Once you find the line with "[0:01.00-0:02.00]" in the data below, transcribe exactly each line from there to the line with "[0:09.00-0:10.00]", inclusive, and nothing else. Drop the pictures.

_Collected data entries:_

━━━━━━━━━━

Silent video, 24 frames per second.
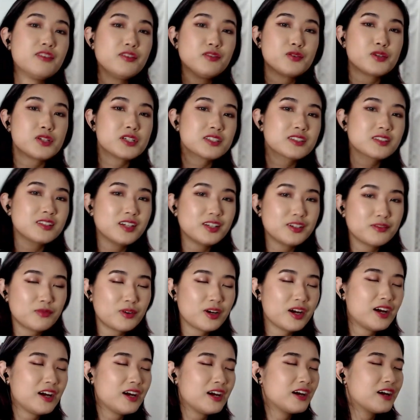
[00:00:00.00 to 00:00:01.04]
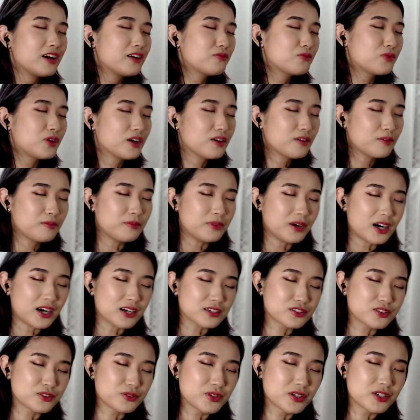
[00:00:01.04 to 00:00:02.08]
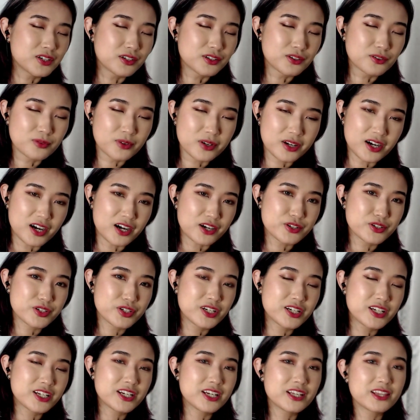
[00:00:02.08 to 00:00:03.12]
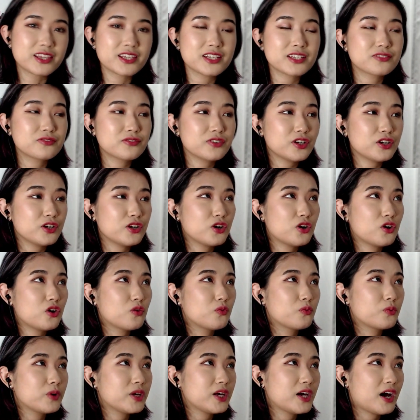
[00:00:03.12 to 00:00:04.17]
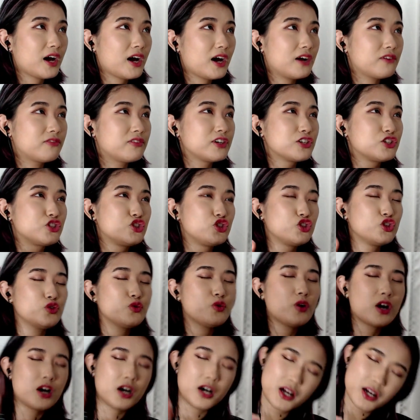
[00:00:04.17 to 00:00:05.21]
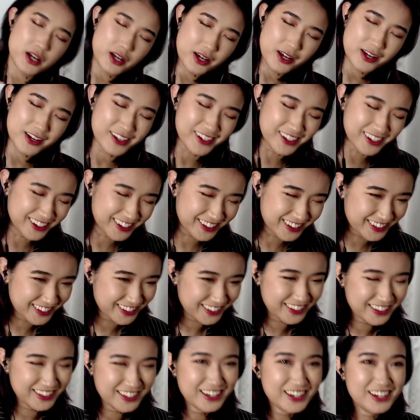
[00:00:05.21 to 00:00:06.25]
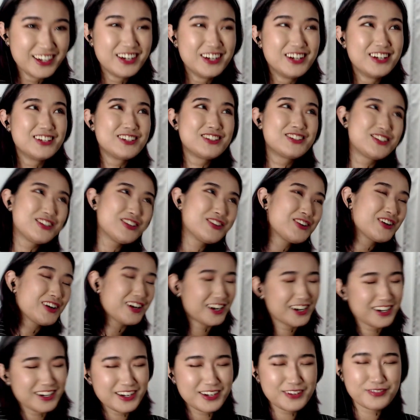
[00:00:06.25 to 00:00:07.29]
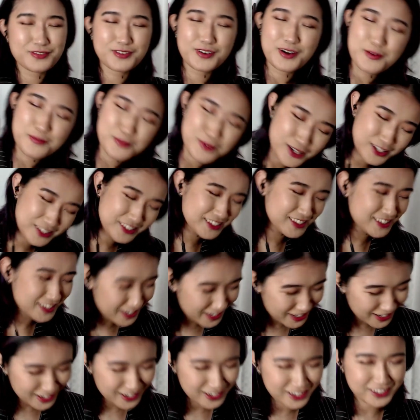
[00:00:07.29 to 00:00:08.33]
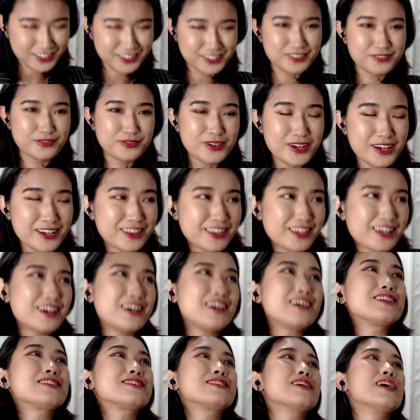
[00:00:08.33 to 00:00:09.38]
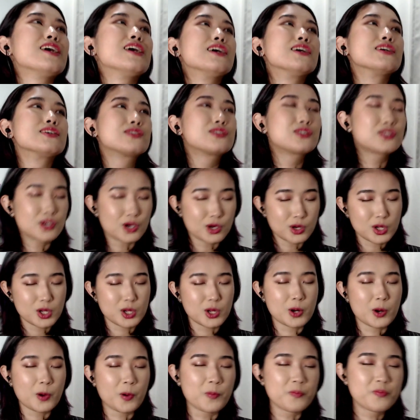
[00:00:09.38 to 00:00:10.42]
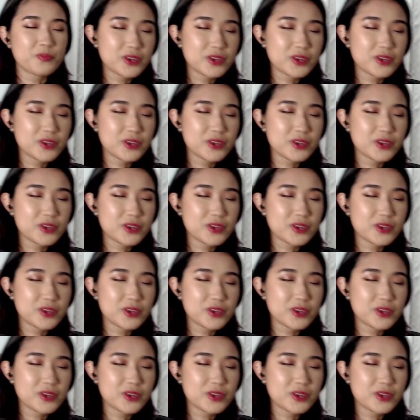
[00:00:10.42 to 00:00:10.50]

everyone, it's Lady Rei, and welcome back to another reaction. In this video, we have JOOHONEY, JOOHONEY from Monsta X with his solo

━━━━━━━━━━

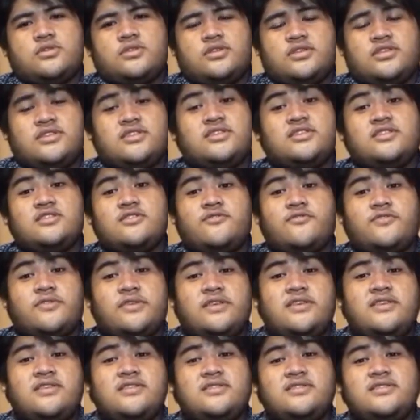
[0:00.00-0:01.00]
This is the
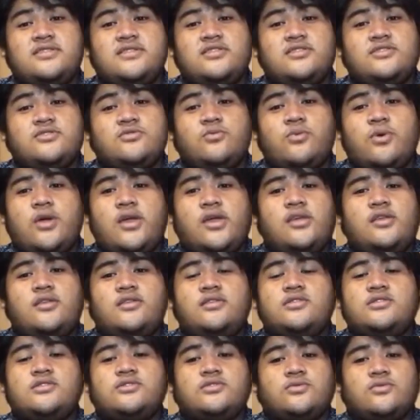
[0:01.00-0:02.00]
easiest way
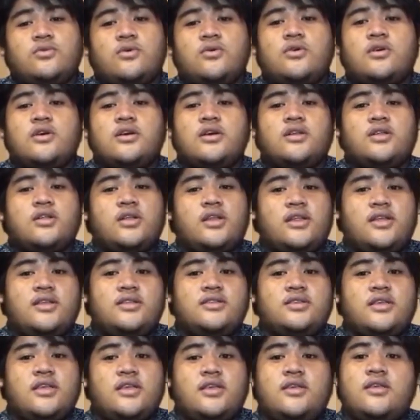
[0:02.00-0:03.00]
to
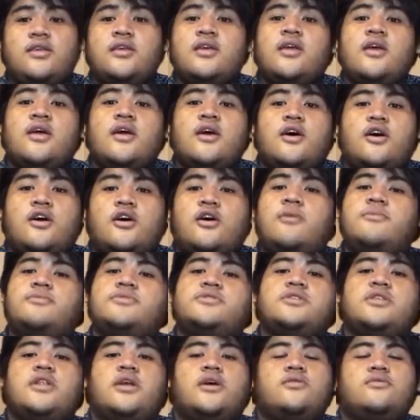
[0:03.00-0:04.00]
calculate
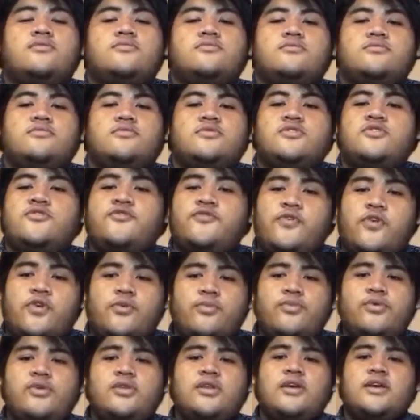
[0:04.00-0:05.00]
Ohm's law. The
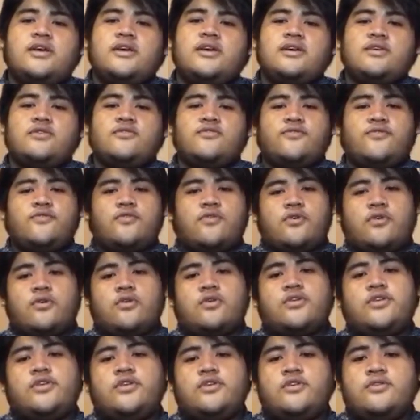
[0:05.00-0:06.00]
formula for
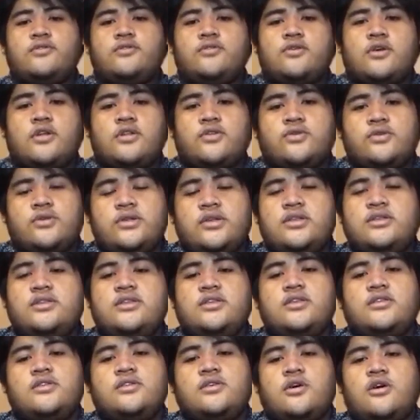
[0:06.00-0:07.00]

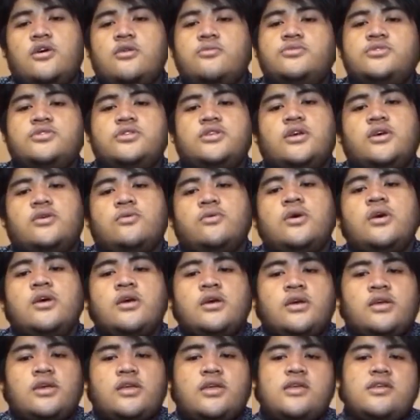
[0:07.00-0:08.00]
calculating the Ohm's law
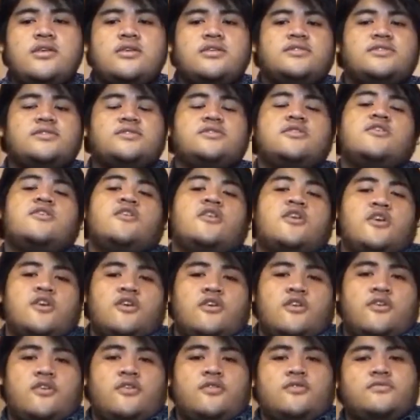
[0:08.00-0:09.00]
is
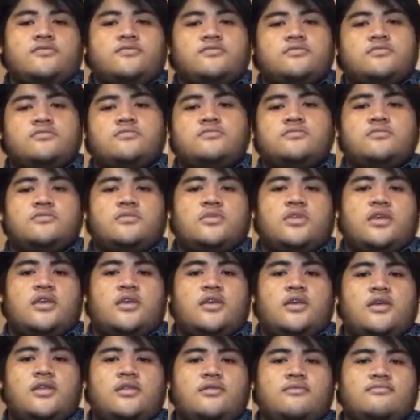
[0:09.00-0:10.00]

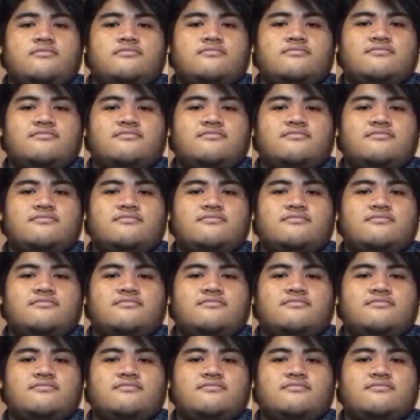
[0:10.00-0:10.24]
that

━━━━━━━━━━

_Solution to the problem:_
[0:01.00-0:02.00]
easiest way
[0:02.00-0:03.00]
to
[0:03.00-0:04.00]
calculate
[0:04.00-0:05.00]
Ohm's law. The
[0:05.00-0:06.00]
formula for
[0:06.00-0:07.00]

[0:07.00-0:08.00]
calculating the Ohm's law
[0:08.00-0:09.00]
is
[0:09.00-0:10.00]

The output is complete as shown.